Pictures aside, copy exactly the lines running from the one with "[1.00-2.00s]" to the end of the records.

___ Data

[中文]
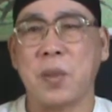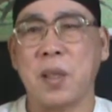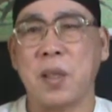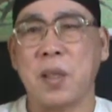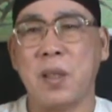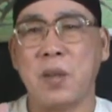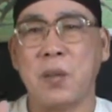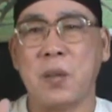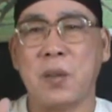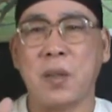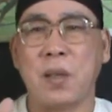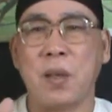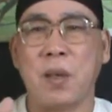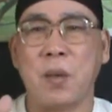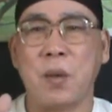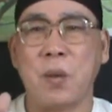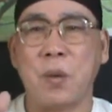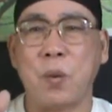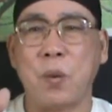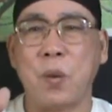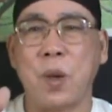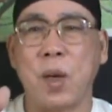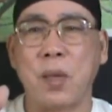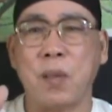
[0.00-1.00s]
他认为他
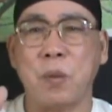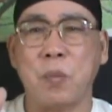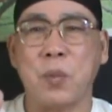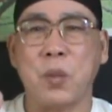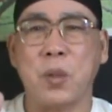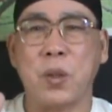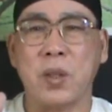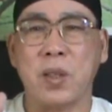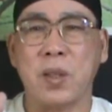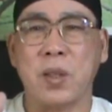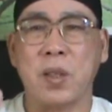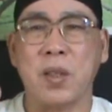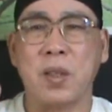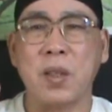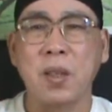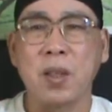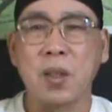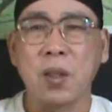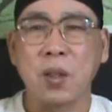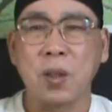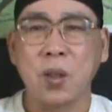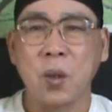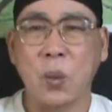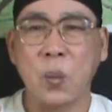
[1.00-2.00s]
花那么多钱
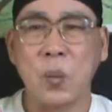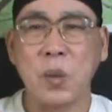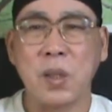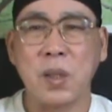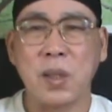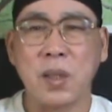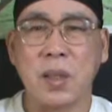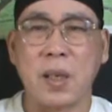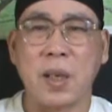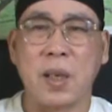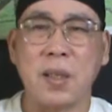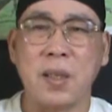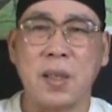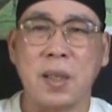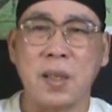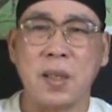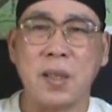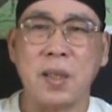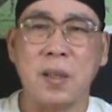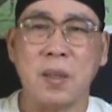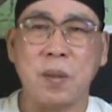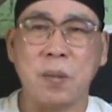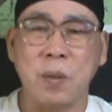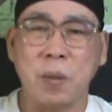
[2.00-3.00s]
投资了，他能
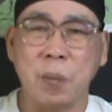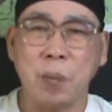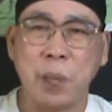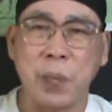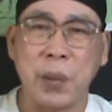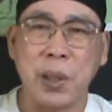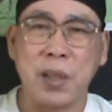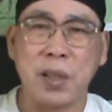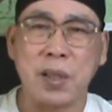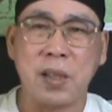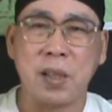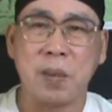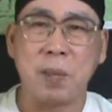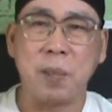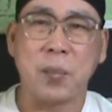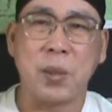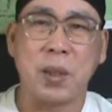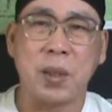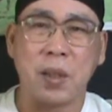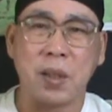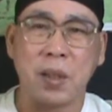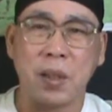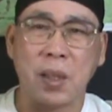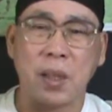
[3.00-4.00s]
力那么倍增，
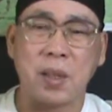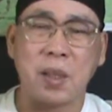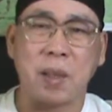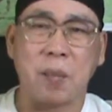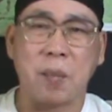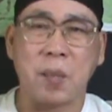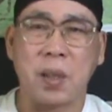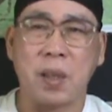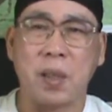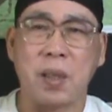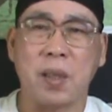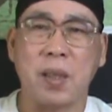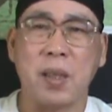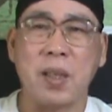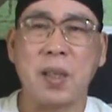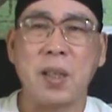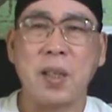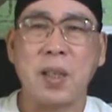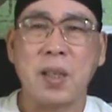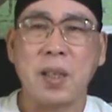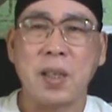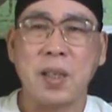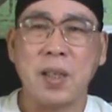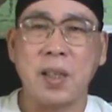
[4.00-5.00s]
比人家前面的人
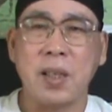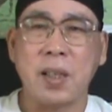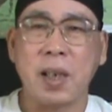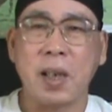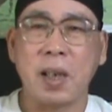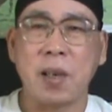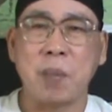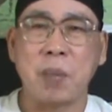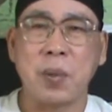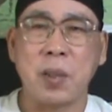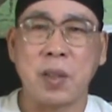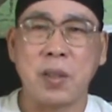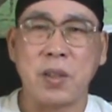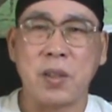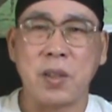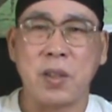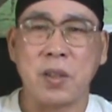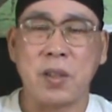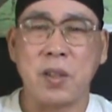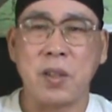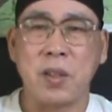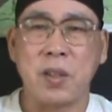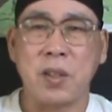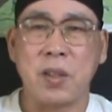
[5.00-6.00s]
厉害了不知道
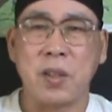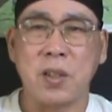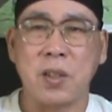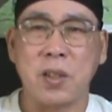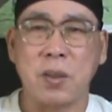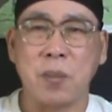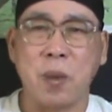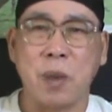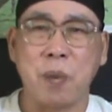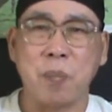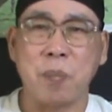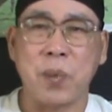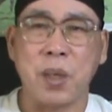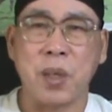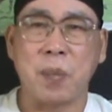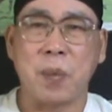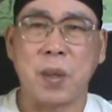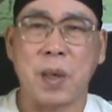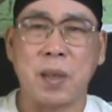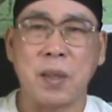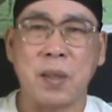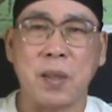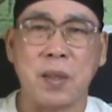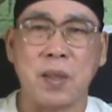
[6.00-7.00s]
几呃几万倍
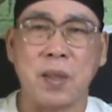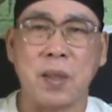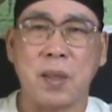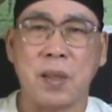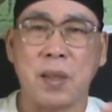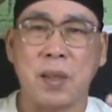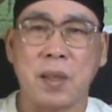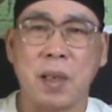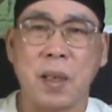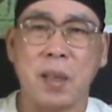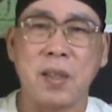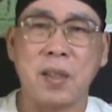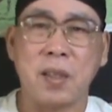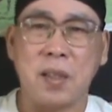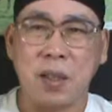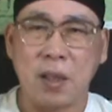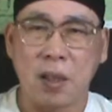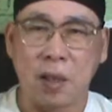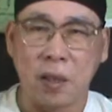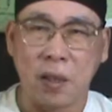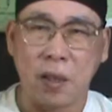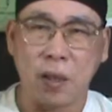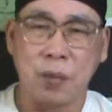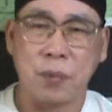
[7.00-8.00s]
吧。那现在他一定
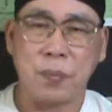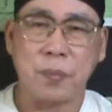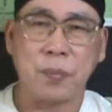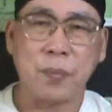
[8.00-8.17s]
要走，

______

## Exercise response
[1.00-2.00s]
花那么多钱
[2.00-3.00s]
投资了，他能
[3.00-4.00s]
力那么倍增，
[4.00-5.00s]
比人家前面的人
[5.00-6.00s]
厉害了不知道
[6.00-7.00s]
几呃几万倍
[7.00-8.00s]
吧。那现在他一定
[8.00-8.17s]
要走，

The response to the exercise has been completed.